Regression Test Plan (if applicable)

  • Coverage level that should have caught this:
    • Unit test
  • Target test or file: src/agents/tools/web-tools.fetch.test.ts
  • Scenario the test should lock in: a text/plain; charset=iso-8859-1 body decodes to café, and an HTML body with <meta http-equiv="Content-Type" content="text/html; charset=Shift_JIS"> decodes Shift_JIS 日本語 before extraction.
  • Why this is the smallest reliable guardrail: exercises both charset paths through the real web_fetch tool composition.
  • Existing test that already covers this (if any): None.

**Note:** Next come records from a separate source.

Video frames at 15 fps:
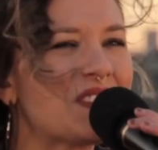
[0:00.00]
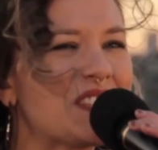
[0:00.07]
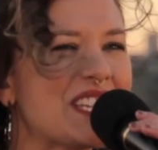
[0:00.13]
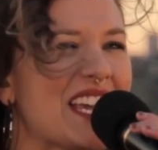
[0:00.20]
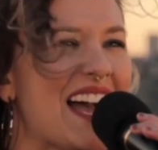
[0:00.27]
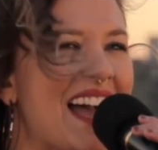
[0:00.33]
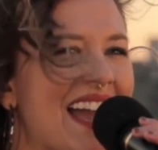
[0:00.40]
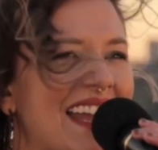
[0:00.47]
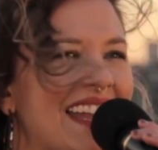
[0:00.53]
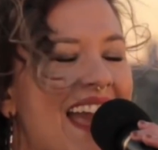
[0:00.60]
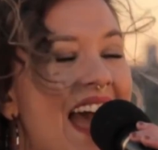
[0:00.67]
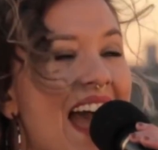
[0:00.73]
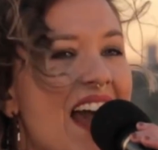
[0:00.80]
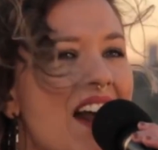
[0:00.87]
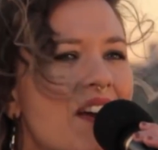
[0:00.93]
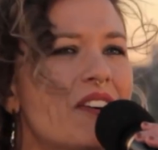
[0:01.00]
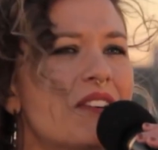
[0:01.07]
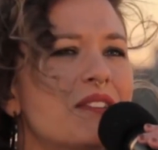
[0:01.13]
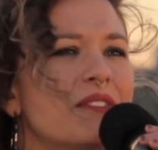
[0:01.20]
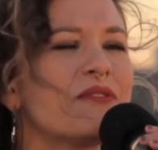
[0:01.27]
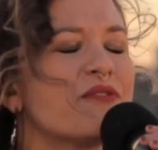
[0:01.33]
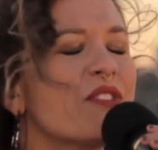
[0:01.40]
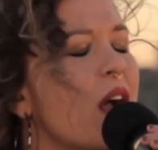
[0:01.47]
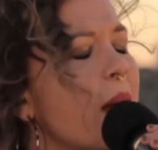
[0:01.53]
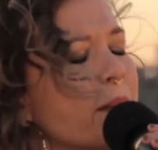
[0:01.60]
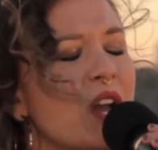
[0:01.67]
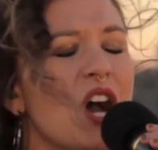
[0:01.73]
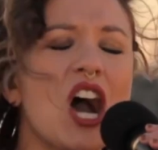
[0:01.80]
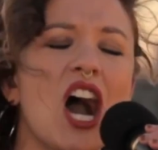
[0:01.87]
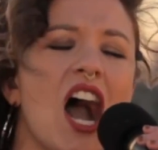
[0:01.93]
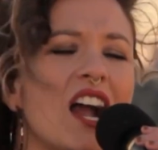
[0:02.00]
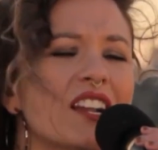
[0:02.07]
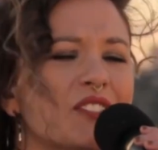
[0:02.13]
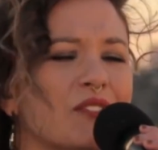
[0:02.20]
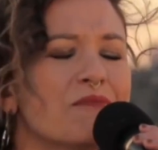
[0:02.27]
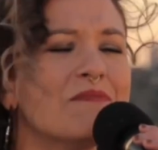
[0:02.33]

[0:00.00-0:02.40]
shine out from your heart to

User-visible / Behavior Changes

  • web_fetch now returns readable text for pages declared as Shift_JIS, Big5, GBK, ISO-8859-1, etc., instead of mojibake. UTF-8 pages are unchanged.

Diagram

Before:
fetch -> stream chunks -> TextDecoder(utf-8) per chunk -> mojibake -> Readability/basic extraction

After:
fetch -> capped raw bytes -> charset = ContentType ?? BOM ?? meta sniff (4KB) ?? utf-8 -> single TextDecoder(charset).decode(bytes) -> extraction

Security Impact (required)

  • New permissions/capabilities? No
  • Secrets/tokens handling changed? No
  • New/changed network calls? No
  • Command/tool execution surface changed? No
  • Data access scope changed? No

Repro + Verification

Environment

  • OS: macOS 26.4
  • Runtime/container: Node 22 (local pnpm worktree)
  • Model/provider: N/A (tool decode path)
  • Integration/channel (if any): N/A
  • Relevant config (redacted): default tools.web.fetch config

Steps

  1. web_fetch({ url: "http://www.aozora.gr.jp/cards/000081/files/46268_23911.html", extractMode: "text" }).
  2. Inspect returned text and title.
  3. Compare to expected Japanese title 宮澤賢治 星めぐりの歌.

Expected

  • Readable Japanese text matching the page.

Actual (before fix)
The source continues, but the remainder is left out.